Funereal; that seemed an odd choice for a cheerful woman and I wondered about it as Maureen Bolt guided me up a short hallway. A couple more paintings — flowers in vases. I found myself surprised by the capital-T traditional décor.

What had I expected? Acoma pottery and a Hanukkah lamp?

She stopped at the first open door. “Here we are.”

Stepping aside, she waved me into a birch-paneled study lined with books. Another fireplace, the surround green marble, hosted a collection of Japanese vases. A writing desk sat atop a worn Persian rug, its weathered leather surface hosting a blotter and a pipe rack. Shutters were drawn. Soft light came from two floor lamps. A tufted red leather chesterfield faced a brown leather couch not unlike mine. Lou had seen patients here.

A man sat in the center of the couch and for one absurd moment I wondered if I’d been beckoned to treat someone.

He stood, looked straight at me, and tried to smile.

Maureen Bolt said, “Alex, this is Derek Sherman, Lou’s nephew. Derek, Dr. Delaware. I’ll leave you to it.”

Once she’d left and closed the door, the office felt smaller.

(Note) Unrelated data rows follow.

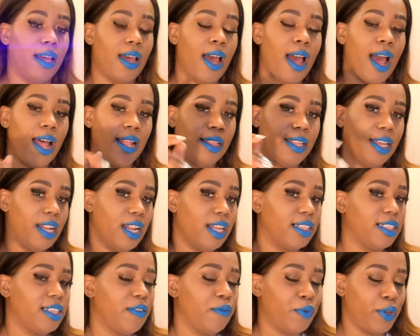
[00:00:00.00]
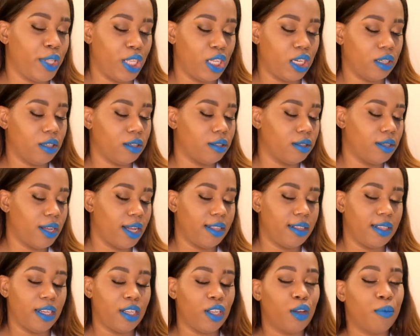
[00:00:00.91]
I did a different look. I
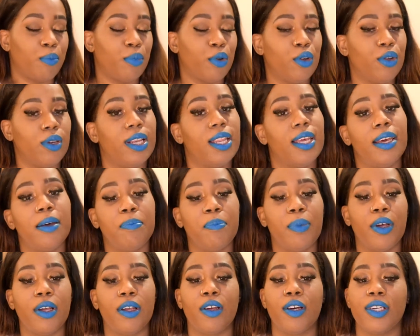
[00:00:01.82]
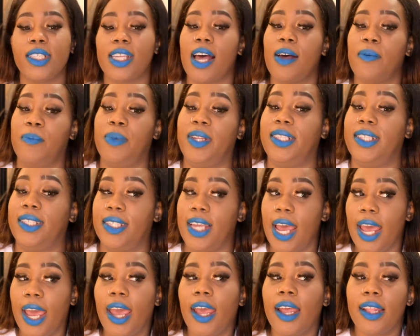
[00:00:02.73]
did a blue lip because I've been
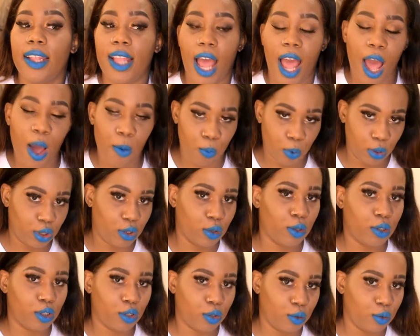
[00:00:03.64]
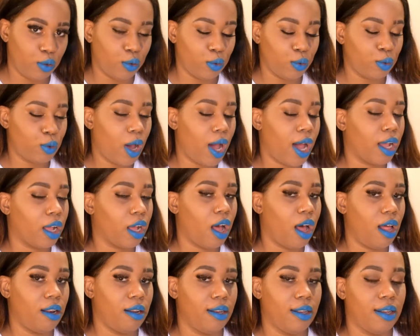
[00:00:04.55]
saying that I was going to do a
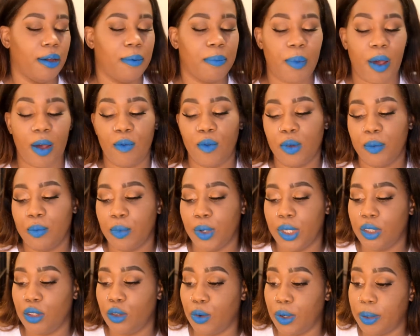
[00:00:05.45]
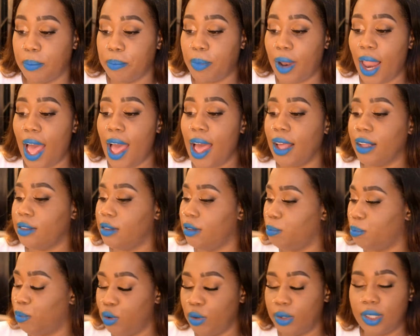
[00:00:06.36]
color lip. I've been doing black,
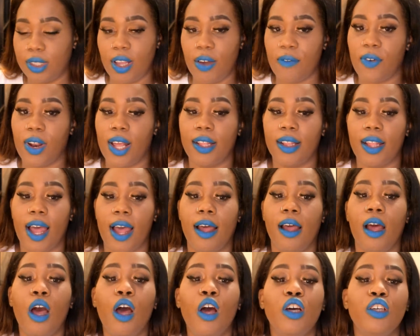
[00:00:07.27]
blue, stuff like that.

Derek Sherman said, “Nice to meet you, Doctor.” Brief handshake; his palm was damp.

I said, “Same here,” and studied him. His appearance had already triggered a storm of possibilities.

Forty or so, small and spare like Lou, with an unlined bronze face under dense, black, side-parted hair. Round-lens pewter eyeglasses framed wide black eyes. A stubble goatee, compulsively shaped and flecked with gray, emphasized a firm chin. His cheekbones were set high and cleanly defined. He wore a black polo shirt, tapered seersucker pants, brown deck shoes with fresh white soles. The gold watch on his right wrist looked expensive. So did the diamond wedding band on his left hand.